When Evelyn Hugo, legendary actress, producer, and philanthropist, died earlier this year, she and I were in the process of writing her memoirs.

To say that spending the last couple of weeks of Evelyn’s life with her was an honor would be both an understatement and, to be frank, somewhat misleading.

Evelyn was a very complex woman, and my time with her was just as complicated as her image, her life, and her legend. To this day, I wrestle with who Evelyn was and the impact she had on me. Some days I replace myself convinced that I admire her more than anyone I’ve ever met, and others days I think of her as a liar and a cheat.

I think Evelyn would be rather content with that, actually. She was no longer interested in pure adoration or salacious scandal. Her primary focus was on the truth.

Having gone over our transcripts hundreds of times, having replayed every moment of our days together in my head, I think it’s fair to say that I might just know Evelyn even better than I know myself. And I know that what Evelyn would want to reveal in these pages, along with the stunning photos taken just hours before her death, is one very surprising but beautifully true thing.

And that is this: Evelyn Hugo was bisexual and spent the majority of her life madly in love with fellow actress Celia St. James.

She wanted you to know this because she loved Celia in a way that was in turns breathtaking and heartbreaking.

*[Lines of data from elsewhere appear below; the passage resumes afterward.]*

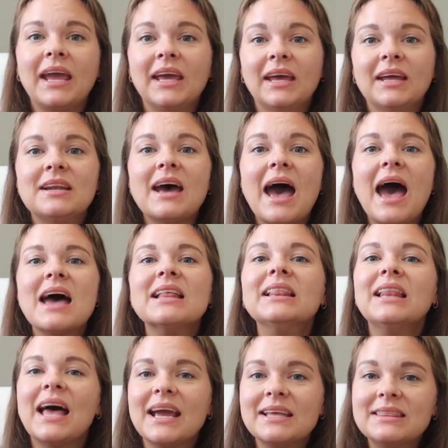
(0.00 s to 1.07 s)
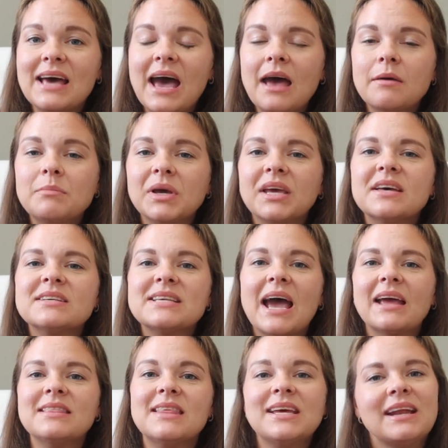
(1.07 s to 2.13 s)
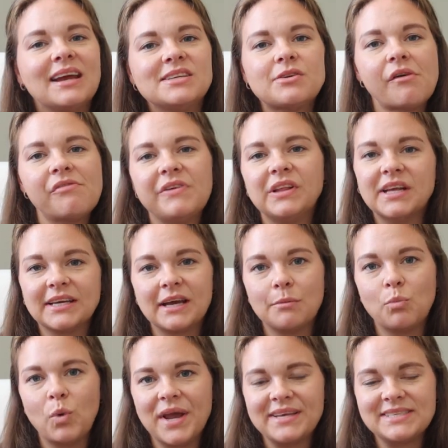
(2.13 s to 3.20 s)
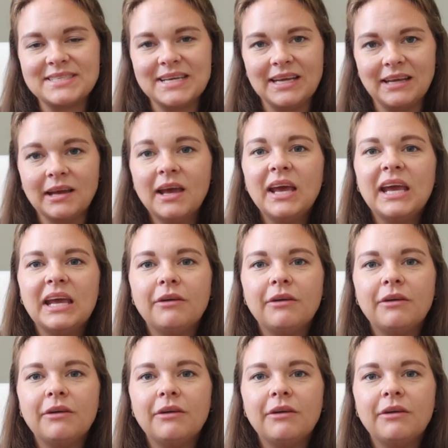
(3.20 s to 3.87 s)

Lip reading: And I like that because then I don't feel like I'm wasting.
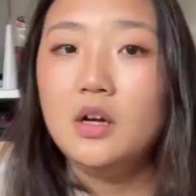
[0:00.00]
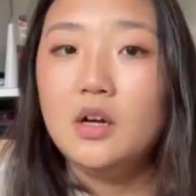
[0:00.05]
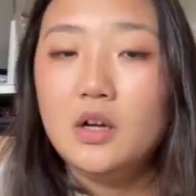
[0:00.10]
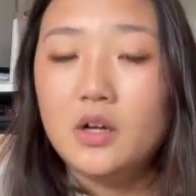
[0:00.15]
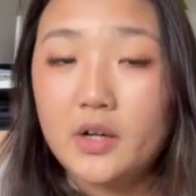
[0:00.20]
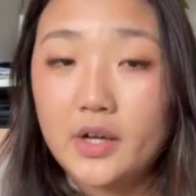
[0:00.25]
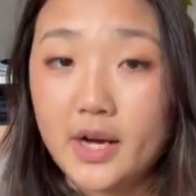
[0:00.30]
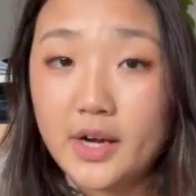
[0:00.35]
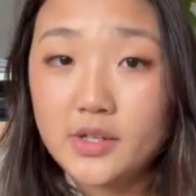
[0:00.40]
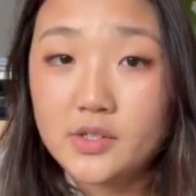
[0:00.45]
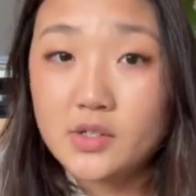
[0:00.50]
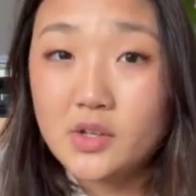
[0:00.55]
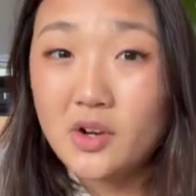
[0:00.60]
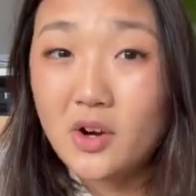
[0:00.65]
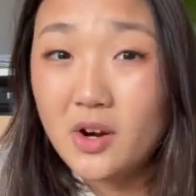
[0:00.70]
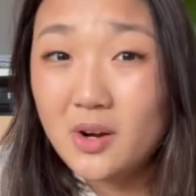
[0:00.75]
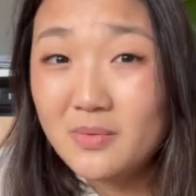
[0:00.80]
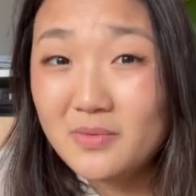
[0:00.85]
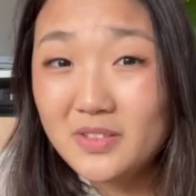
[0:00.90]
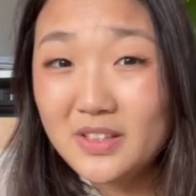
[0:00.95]
Okay, so
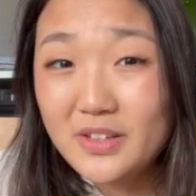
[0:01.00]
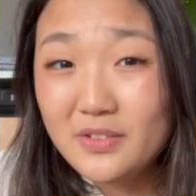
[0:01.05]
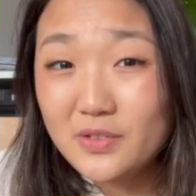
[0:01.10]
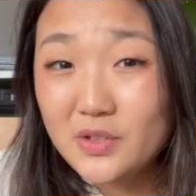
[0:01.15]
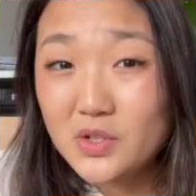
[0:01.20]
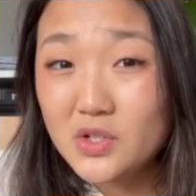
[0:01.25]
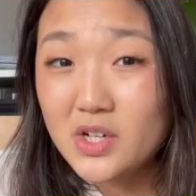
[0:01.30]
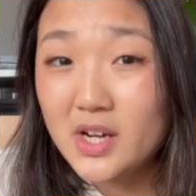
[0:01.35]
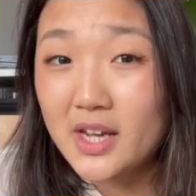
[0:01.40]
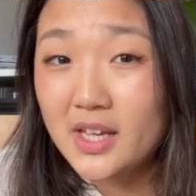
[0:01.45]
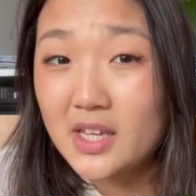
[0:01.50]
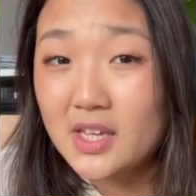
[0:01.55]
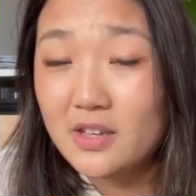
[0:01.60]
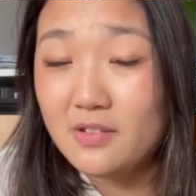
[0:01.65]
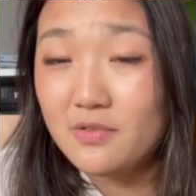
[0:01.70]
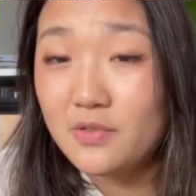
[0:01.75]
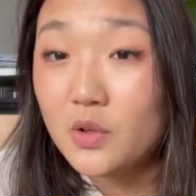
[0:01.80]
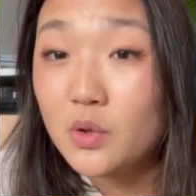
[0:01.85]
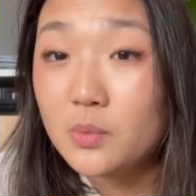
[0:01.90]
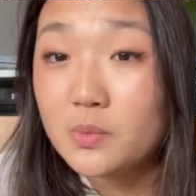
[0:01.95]
hopefully Future Enki
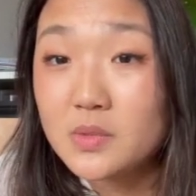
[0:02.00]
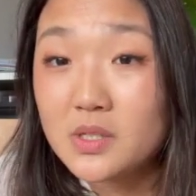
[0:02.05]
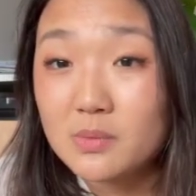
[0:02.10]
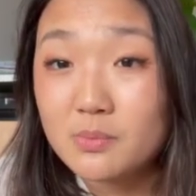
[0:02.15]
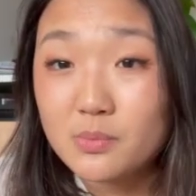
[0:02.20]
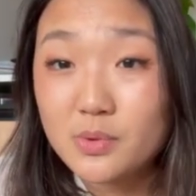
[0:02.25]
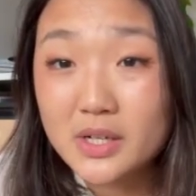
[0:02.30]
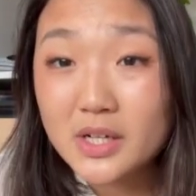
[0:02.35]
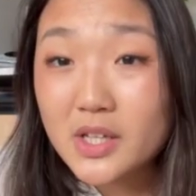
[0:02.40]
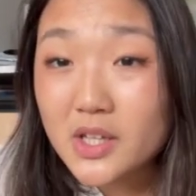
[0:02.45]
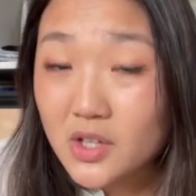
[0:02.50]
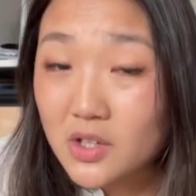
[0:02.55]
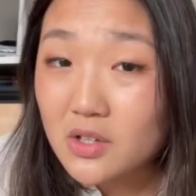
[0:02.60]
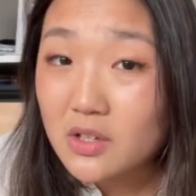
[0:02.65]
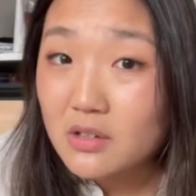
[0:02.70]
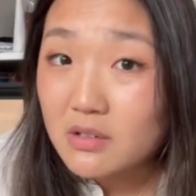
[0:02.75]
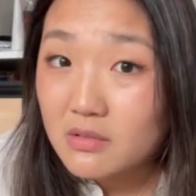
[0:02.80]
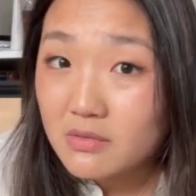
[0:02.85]
filmed some pretty cute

She wanted you to know this because loving Celia St. James was perhaps her greatest political act.

She wanted you to know this because over the course of her life, she became aware of her responsibility to others in the LGBTQ+ community to be visible, to be seen.

But more than anything, she wanted you to know this because it was the very core of herself, the most honest and real thing about her.

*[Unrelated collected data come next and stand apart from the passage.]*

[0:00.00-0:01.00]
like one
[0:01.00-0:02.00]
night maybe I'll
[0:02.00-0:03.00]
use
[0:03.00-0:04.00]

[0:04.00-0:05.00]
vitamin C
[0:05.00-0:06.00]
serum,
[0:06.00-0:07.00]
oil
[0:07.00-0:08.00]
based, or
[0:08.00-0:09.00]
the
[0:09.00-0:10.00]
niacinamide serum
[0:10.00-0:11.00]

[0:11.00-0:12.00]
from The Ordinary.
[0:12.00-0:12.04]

And at the end of her life, she was finally ready to be real.

So I’m going to show you the real Evelyn.

What follows is an excerpt from my forthcoming biography, The Seven Husbands of Evelyn Hugo, to be published next year.

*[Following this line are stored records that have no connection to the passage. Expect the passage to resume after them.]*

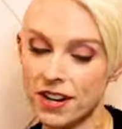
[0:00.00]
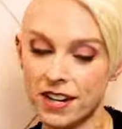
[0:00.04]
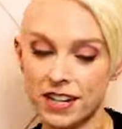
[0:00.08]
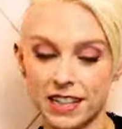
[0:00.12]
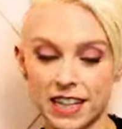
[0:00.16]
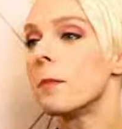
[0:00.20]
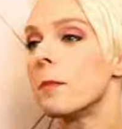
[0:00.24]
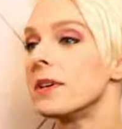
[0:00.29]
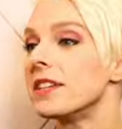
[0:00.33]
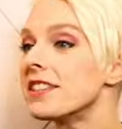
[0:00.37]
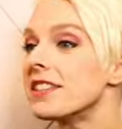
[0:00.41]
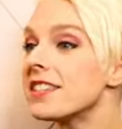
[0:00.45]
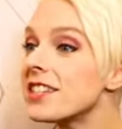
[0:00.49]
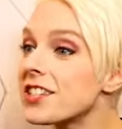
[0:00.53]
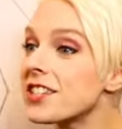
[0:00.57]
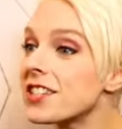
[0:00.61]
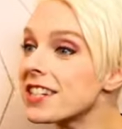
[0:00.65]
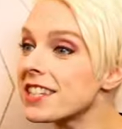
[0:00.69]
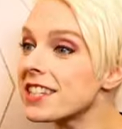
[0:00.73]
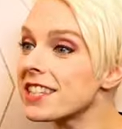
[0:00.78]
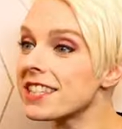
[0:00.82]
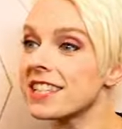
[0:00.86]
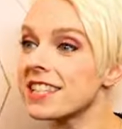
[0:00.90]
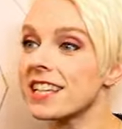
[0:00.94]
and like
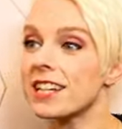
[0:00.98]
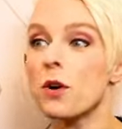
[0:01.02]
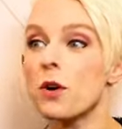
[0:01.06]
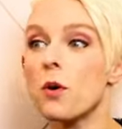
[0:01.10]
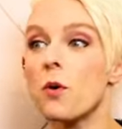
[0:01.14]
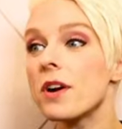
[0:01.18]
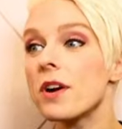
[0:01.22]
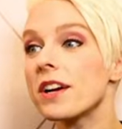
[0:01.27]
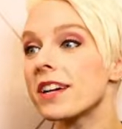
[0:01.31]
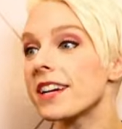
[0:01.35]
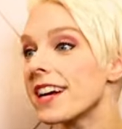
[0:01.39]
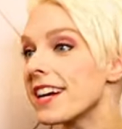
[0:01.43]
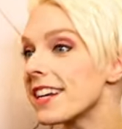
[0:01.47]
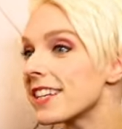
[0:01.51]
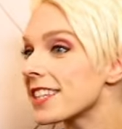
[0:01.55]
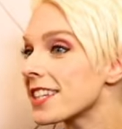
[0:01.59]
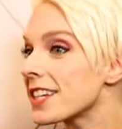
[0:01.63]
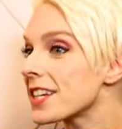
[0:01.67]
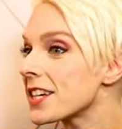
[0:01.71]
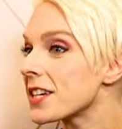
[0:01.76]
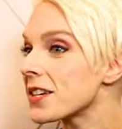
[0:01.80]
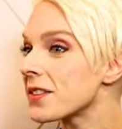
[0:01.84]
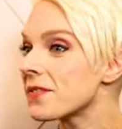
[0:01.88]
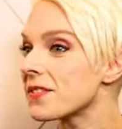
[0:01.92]
positions and
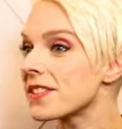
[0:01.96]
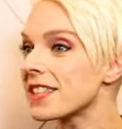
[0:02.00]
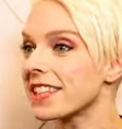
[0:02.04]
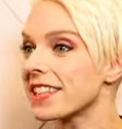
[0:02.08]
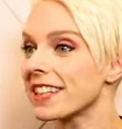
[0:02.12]
and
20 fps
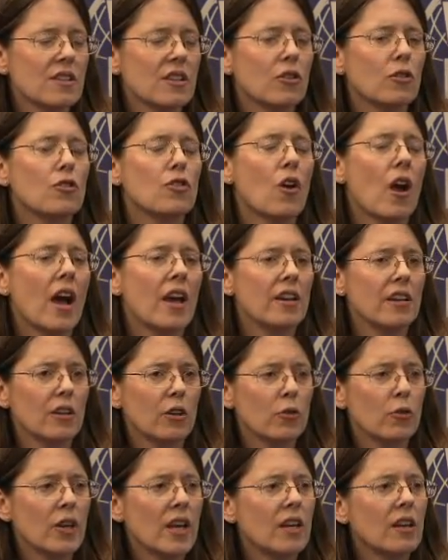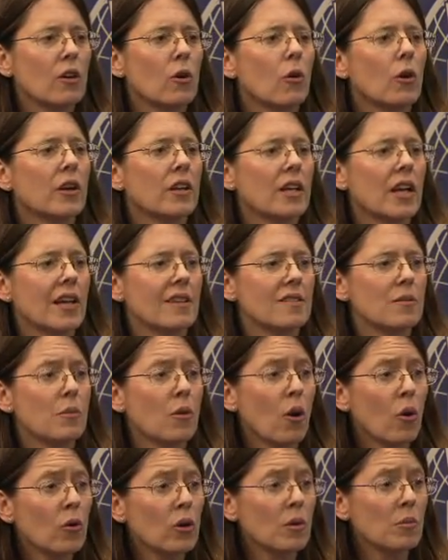to try to create an organized
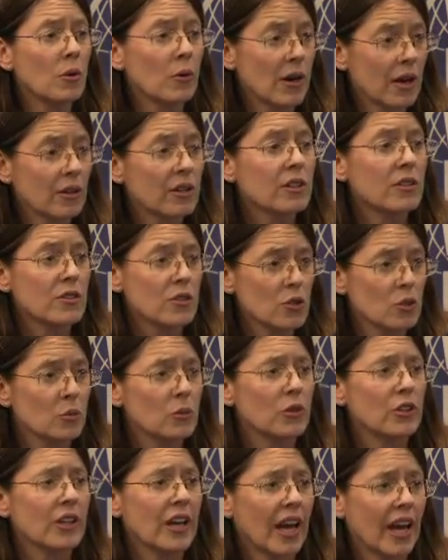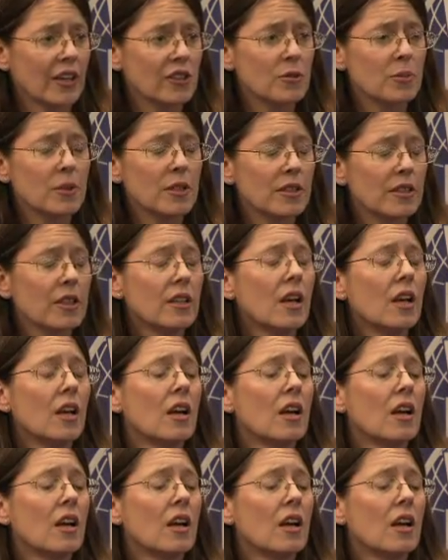program around consumer engagement.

I have settled on that title because I once asked her if she was embarrassed about having been married so many times.

I said, “Doesn’t it bother you? That your husbands have become such a headline story, so often mentioned, that they have nearly eclipsed your work and yourself? That all anyone talks about when they talk about you are the seven husbands of Evelyn Hugo?”

And her answer was quintessential Evelyn.

“No,” she told me. “Because they are just husbands. I am Evelyn Hugo. And anyway, I think once people know the truth, they will be much more interested in my wife.”